Lo que queda
"Si vives lo suficiente, verás desaparecer todo lo que aprecias."
Eso le dijo su madre a Julia, un domingo cualquiera, mientras pelaban papas en silencio. Lo dijo como quien comenta el clima, sin drama. Y tenía razón.
A los 9, Julia perdió a su hermano mayor. Una bala perdida, dijeron. Pero ella sabía que no fue tan perdida. Había visto la camioneta negra rondar la esquina dos veces esa semana. Nadie hablaba. Nadie miraba. En su barrio, preguntar era tan peligroso como responder.
A los 15, su mejor amiga dejó el colegio. Su padre se "metió en cosas", y cuando desapareció, la familia entera se evaporó detrás. Ni rastro. Como si nunca hubieran existido.
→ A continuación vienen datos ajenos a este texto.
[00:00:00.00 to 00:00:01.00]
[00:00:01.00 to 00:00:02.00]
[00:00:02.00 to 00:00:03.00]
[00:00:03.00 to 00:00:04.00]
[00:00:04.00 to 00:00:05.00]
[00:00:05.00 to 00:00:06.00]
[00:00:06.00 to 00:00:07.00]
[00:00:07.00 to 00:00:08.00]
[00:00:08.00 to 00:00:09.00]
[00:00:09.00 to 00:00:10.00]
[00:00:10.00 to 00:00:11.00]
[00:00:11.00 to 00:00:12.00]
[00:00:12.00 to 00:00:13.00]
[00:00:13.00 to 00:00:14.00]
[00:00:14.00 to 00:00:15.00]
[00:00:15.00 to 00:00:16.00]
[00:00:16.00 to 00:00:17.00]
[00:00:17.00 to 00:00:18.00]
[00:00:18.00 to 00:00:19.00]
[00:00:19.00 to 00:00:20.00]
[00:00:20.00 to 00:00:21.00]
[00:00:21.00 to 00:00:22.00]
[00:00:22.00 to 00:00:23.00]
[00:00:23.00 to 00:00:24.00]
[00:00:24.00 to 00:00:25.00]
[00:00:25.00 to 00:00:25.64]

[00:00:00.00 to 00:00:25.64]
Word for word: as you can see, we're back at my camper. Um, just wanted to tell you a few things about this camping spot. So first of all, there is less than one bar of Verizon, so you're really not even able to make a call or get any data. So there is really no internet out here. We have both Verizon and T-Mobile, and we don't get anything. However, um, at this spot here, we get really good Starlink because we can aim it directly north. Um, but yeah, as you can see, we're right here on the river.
A los 21, Julia ya no era Julia. Era “La Rula”, la que pasaba recados para tipos armados, la que se reía alto, la que tenía ropa nueva cada semana. Sobrevivir en los suburbios no era gratis. Pero era posible. Por un tiempo.
Un día, un periodista llegó al barrio. Joven, con acento de ciudad. Quería hacer un documental sobre “cómo el narcotráfico desarma el tejido social”. Julia lo miró como si estuviera hecho de papel mojado.
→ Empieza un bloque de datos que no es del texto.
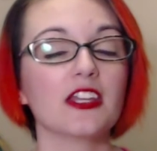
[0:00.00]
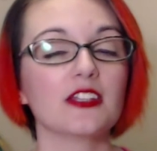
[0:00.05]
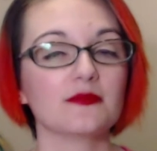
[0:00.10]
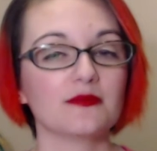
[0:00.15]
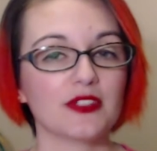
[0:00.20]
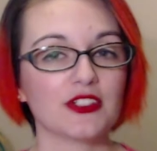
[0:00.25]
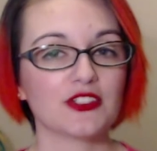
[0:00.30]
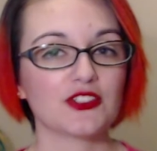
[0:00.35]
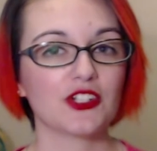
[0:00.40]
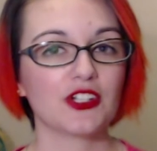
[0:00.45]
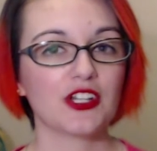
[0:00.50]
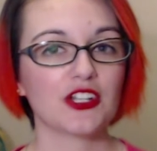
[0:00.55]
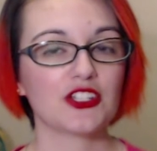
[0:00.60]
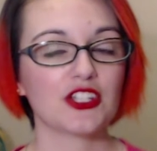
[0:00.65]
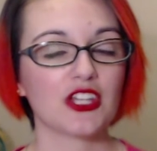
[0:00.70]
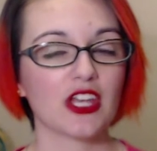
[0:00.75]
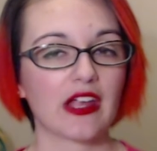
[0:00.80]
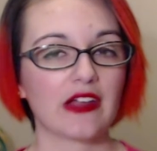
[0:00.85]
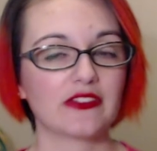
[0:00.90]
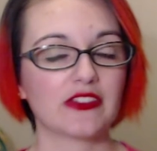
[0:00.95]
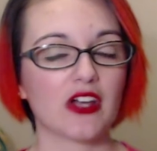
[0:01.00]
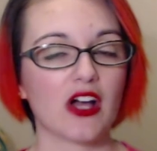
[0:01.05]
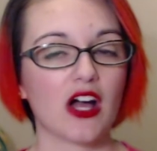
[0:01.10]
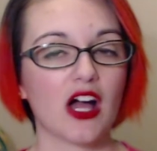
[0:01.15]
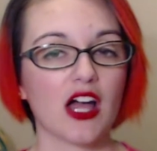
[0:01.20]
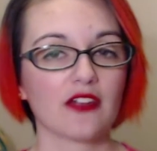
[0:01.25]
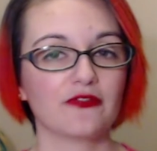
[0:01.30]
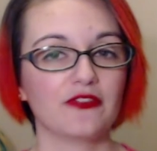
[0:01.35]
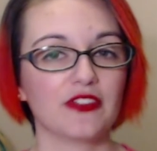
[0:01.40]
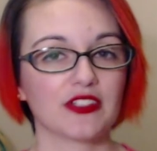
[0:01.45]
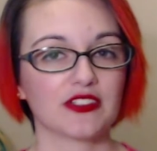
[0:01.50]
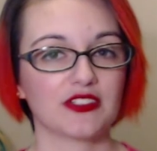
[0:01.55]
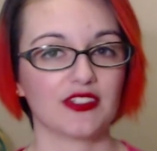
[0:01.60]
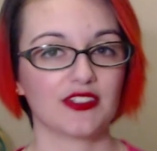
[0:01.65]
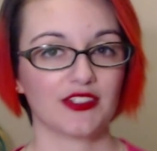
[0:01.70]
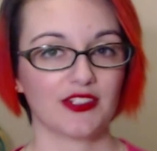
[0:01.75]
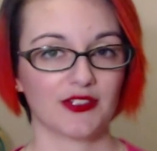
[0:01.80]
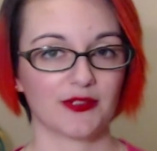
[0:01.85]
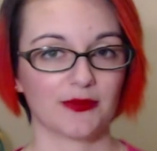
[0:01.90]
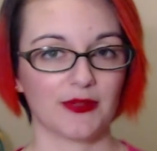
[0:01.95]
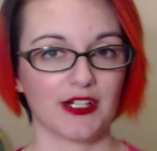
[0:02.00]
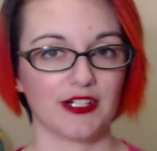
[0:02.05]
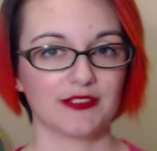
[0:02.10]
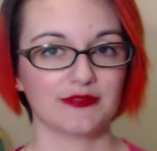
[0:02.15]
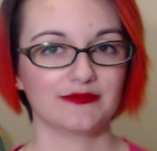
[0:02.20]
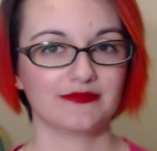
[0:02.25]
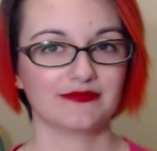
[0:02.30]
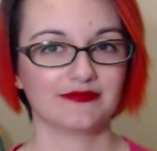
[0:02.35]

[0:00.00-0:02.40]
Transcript: Be sure to check out the hot fixes as well.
—¿Vos creés que esto es nuevo? —le preguntó—. Esto no lo trajo ningún cártel. Esto lo dejó el Estado cuando se fue. Ellos sólo ocuparon el hueco.
El periodista anotaba. Julia lo miraba con pena. No entendía nada.
A los 29, Julia se fue. No por miedo. Por cansacio. Se mudó a la capital, trabajó de limpieza, estudió de noche. Le costó años sacarse el barro de encima. La lógica. Aprender que no todo tenía precio. Que no todos los favores se pagaban con miedo o lealtad.
Un día, caminando por el centro, vio un cartel gigante: “Banco Global. Nuestro compromiso es tu futuro”. Casi se ríe. Sabía que ese mismo banco lavaba dinero de los tipos que mataron a su hermano.
La rabia le duró un instante. Después se apagó. Como todo.
A los 47, volvió. No quedaba casi nadie. Su madre, una vecina ciega, un chico que decía ser hijo de su amiga desaparecida. Las calles eran las mismas, pero más grises. Más vacías.
Miró su antigua casa. Había un grafiti nuevo en la pared: “Dios perdona. Nosotros no”. Sonrió con tristeza. El tiempo no cura. Sólo borra.
Esa noche, en su vieja habitación, escribió en un cuaderno:
“No hay final feliz para nosotras. Sólo resistencia. Sólo testimonio. Y si vives lo suficiente, verás desaparecer todo lo que aprecias… pero también verás de qué estás hecha.”
Y eso —pensó— no te lo puede quitar nadie. Ni los narcos. Ni los bancos. Ni el olvido.